There is a strange symmetry to the line. You step on at the 207th Street station in Inwood, in northern Manhattan, and you step off at the Far Rockaway/Mott Avenue Terminal in Queens, near a western Long Island hamlet named Inwood. Those riding the A train the weekend before its anniversary, however, could hardly enjoy such uninterrupted, long-distance travel: because of weekend track work, people had to board shuttle buses to get from Howard Beach to the Rockaways.
On Saturday afternoon, the line that carried Billy Reilly on its inaugural run - he moved to the front of the crowd at the 42nd Street station when a transportation commissioner learned he was born the day of the new subway's groundbreaking, March 14, 1925 - carried Morrow, who sat reading The New England Journal of Medicine, listening to a Tom Waits song on his iPod.
It carried Ernest Rivera, 28, an unemployed father of three from Brooklyn. It carried Gunther, a fluffy white puppy named by a Manhattan couple for the character on the television series Friends. It carried a middle-age woman with a tattoo on her chest, a man holding a surfboard and another man who remembered to wear his A train T-shirt.

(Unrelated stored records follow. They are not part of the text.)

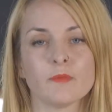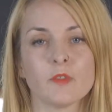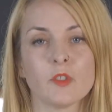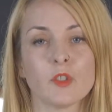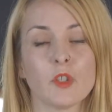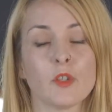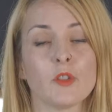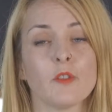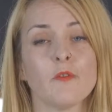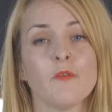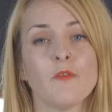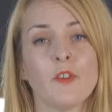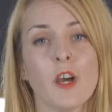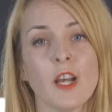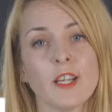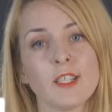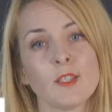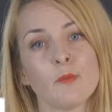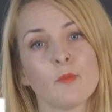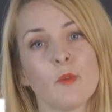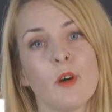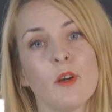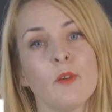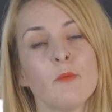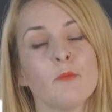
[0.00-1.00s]
So the
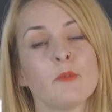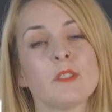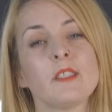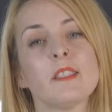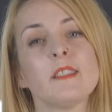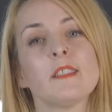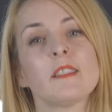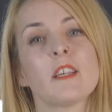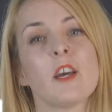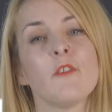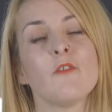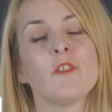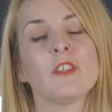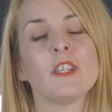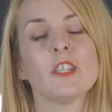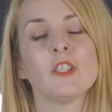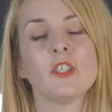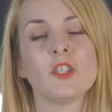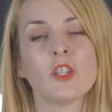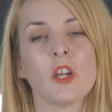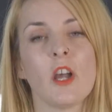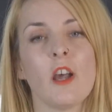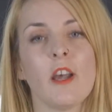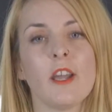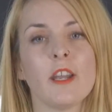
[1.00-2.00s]
first one was discovered
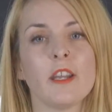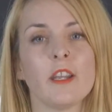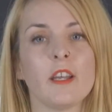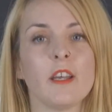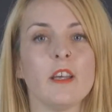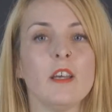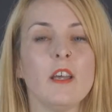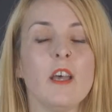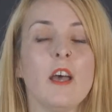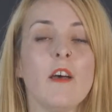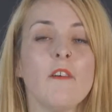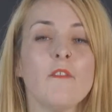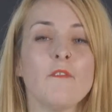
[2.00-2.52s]
in China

Rudy Worrell, 54, knelt on the floor and played his duct-taped keyboard and flute, apologizing to passengers for the disruption. Worrell remembered taking the A train as a boy, to play hooky from school. Years later, he would return to the A, unemployed and homeless, playing his music aboard it for small-dollar donations.
"This is my bread and butter," he said as the train rumbled along. "Ain't nothing like the A train."